One should consider the quality of Y-SNP data integrated in DNA chips. Of the 2041 and 943 Y-SNPs retrieved from the HumanOmniZhongHua-8 BeadChip and multiple chips used in CEU, 81.9% (1672/2041) and 88.7% (836/943) Y-SNPs were removed in data filtering, respectively (Table 2). Although we could not exclude inherent genotyping or calling errors in DNA chips, the high proportion of filtered data likely reflect the design of the probes. Around 50.4% (832/1672) and 82.1% (686/836) of filtered Y-SNPs for two respective data sets occur outside of the nine YSURs (Table 3).

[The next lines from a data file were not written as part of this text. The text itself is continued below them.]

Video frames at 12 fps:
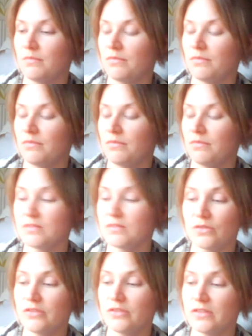things, not
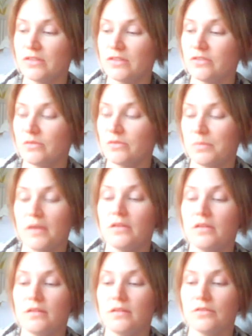just to do with
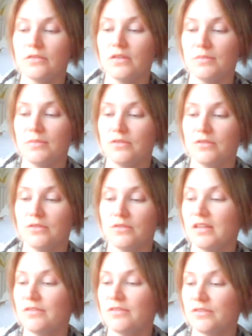parenting really, but just life
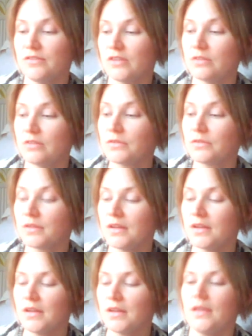in general.
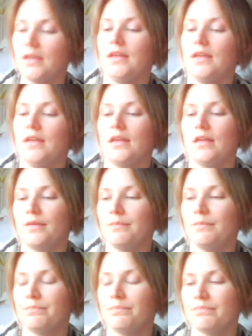
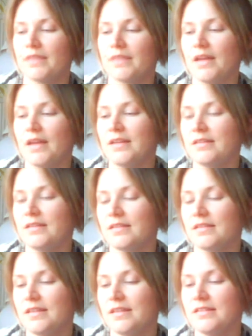Um, and
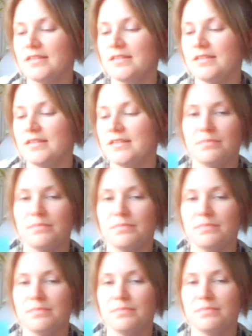this is the
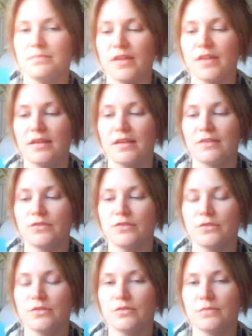gift that I give to
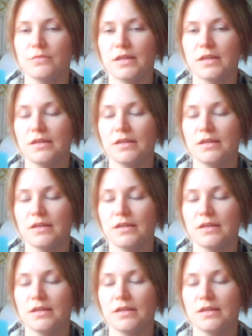all my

These filtered Y-SNPs may distribute in the heterochromatic, X-transposed, and ampliconic segments of the Y chromosome. As a result, the specificity of probes in the DNA chips needs to be improved. This can be achieved, at least partially, by replacing the problematic markers with those identified in Y chromosome resequencing (eg, see Wei et al,23 Cruciani et al,29 Xue et al30) and then redesigning the probes. We also suggest that DNA chip manufacturers use our method to test their new products before release.